Pédagogie et technologie, quid ?
Au début de mon utilisation d’outils informatiques en pédagogie, notamment une plateforme de formation, j’étais pressé de voir ce que ça pouvait donner comme résultat !
Je me suis vite aperçu que je brûlais des étapes, notamment celle de l’analyse de mon projet. Je me réfère au modèle ADDIE (Analyse, Design, Développement, Évaluation)
Je pouvais donner prise aux critiques à l’époque quant à l’utilisation de technologies dans le domaine de l’enseignement. (Technicisme, déshumanisation, …)
Pas à pas, le rapport entre pédagogie et technologie a pris une nouvelle tournure. Il est devenu plus riche, pédagogie et technologie venant se questionner l’une l’autre. Je m’explique par un exemple :
Le fait de placer un « Forum » sur la plateforme de formation, rien de plus simple, cela prend quelques secondes. Oui, mais…
Ce moyen de communication en ligne, donc accessible à des personnes disséminées sur la planète, peut considérablement enrichir les échanges entre les apprenants et le formateur, entre les apprenants eux-mêmes. Le lieu est sécurisé, seules les personnes inscrites peuvent participer. Il est modéré par le formateur ou l’enseignant.
Si la consigne donnée est claire, alors le forum devient un espace de travail, de réflexion, d’échanges.

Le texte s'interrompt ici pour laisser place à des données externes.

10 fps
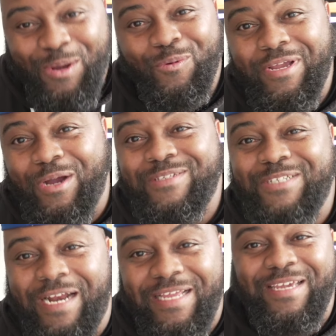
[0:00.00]
we're gonna
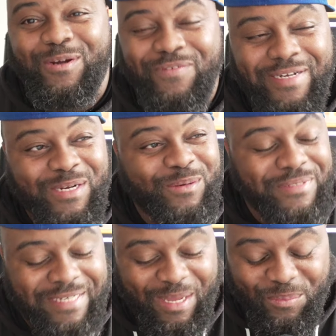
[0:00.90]
try to get over the hump
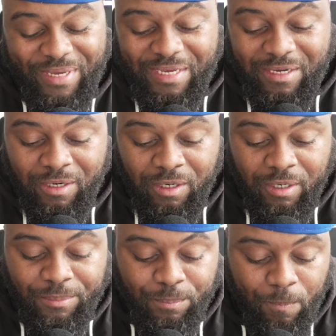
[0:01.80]
today, man.
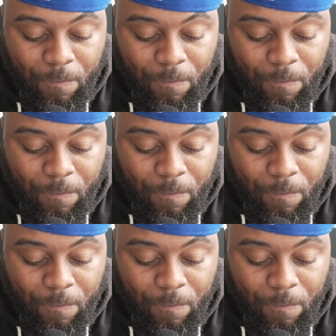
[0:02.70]
Um,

Au formateur, à l’issue de l’activité, de rédiger une synthèse des apprentissages réalisés.
On pourrait vite retomber dans un éternel débat un peu vain entre technophiles et technophobes. Et si on prenait une posture de « technodistant » en se posant calmement et sereinement les questions ?

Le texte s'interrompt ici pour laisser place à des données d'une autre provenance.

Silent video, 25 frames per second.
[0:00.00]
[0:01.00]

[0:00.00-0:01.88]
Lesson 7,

Je pense à un article de Michel Serres (1)
« Oubliez donc, un moment, les programmes et travaillez sur les canaux : les contenus, puis les méthodes pour les diffuser vous viendront par surcroît ; et vous vous étonnerez d’avoir trouvé les solutions sans les chercher. Si l’on ne comprend pas, de plus, que les collectifs d’apprentissage dépendent encore des canaux. Par oral, le vieillard expérimenté transmet son savoir à un tout autre collectif, tout autrement rassemblé, que celui qui apprend dans et par les tablettes ou les livres ; et la classe elle-même change dès lors qu’un canal à double sens fait circuler le message. Les relations des apprenants à ceux qui les enseignent, leur attitude même, se transforment de fond en comble. Oubliez donc un moment la forme des groupes et des institutions ; une autre idée de la distribution et du contrôle vous viendra, où les offres de savoir, loin de les précéder, loin surtout de s’imposer, suivent les demandes d’enseignement et s’y adaptent. Émerge, alors, un intérêt nouveau pour l’apprentissage de la part des acteurs, une réciprocité souple entre la demande et l’offre, d’où s’ensuivra, je l’espère, un lien social renouvelé. »

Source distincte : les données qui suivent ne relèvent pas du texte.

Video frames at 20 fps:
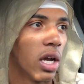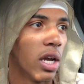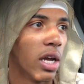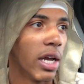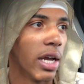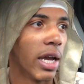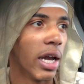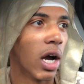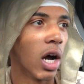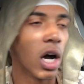
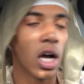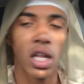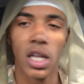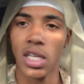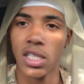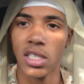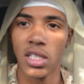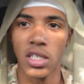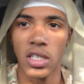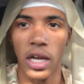and all
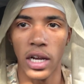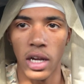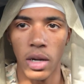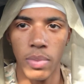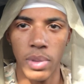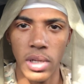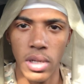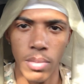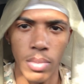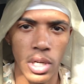I see is like
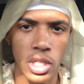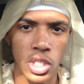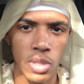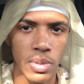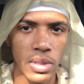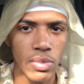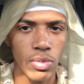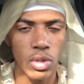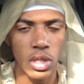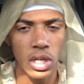a bunch of
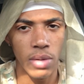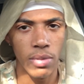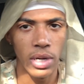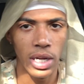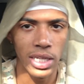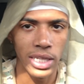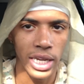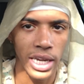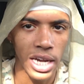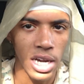people coming
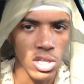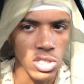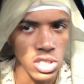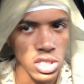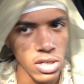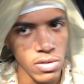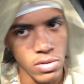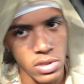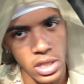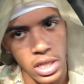out their house
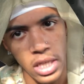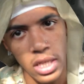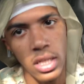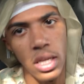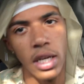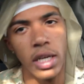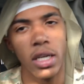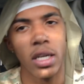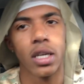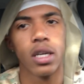and everything.
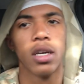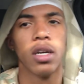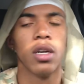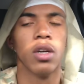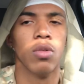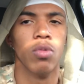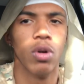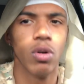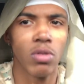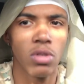Like,
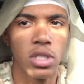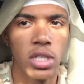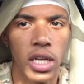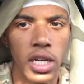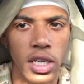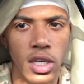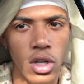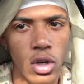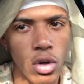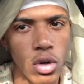what was
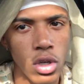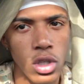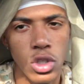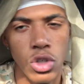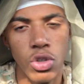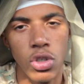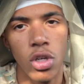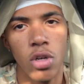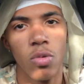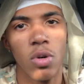that
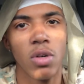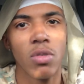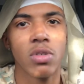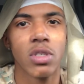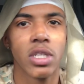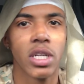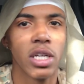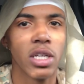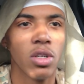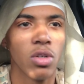noise? What
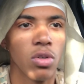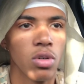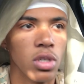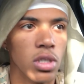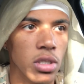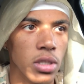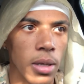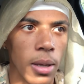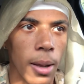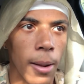was that
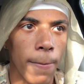noise?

En travaillant sur les canaux, comme nous y invite Michel Serres, nous devrions trouver les réponses en nous appuyant sur notre pratique quotidienne, sur les apports des chercheurs et sur le bon sens.
Tout cela sans faire de mauvais procès aux enseignants et formateurs qui « rechigneraient » à se « mettre au digital » !
(1) Cet article ouvre le hors-série du Monde de l’Éducation, « Apprendre à Distance », sorti en septembre 1998, sous la direction de Michel Serres et Michel Authier.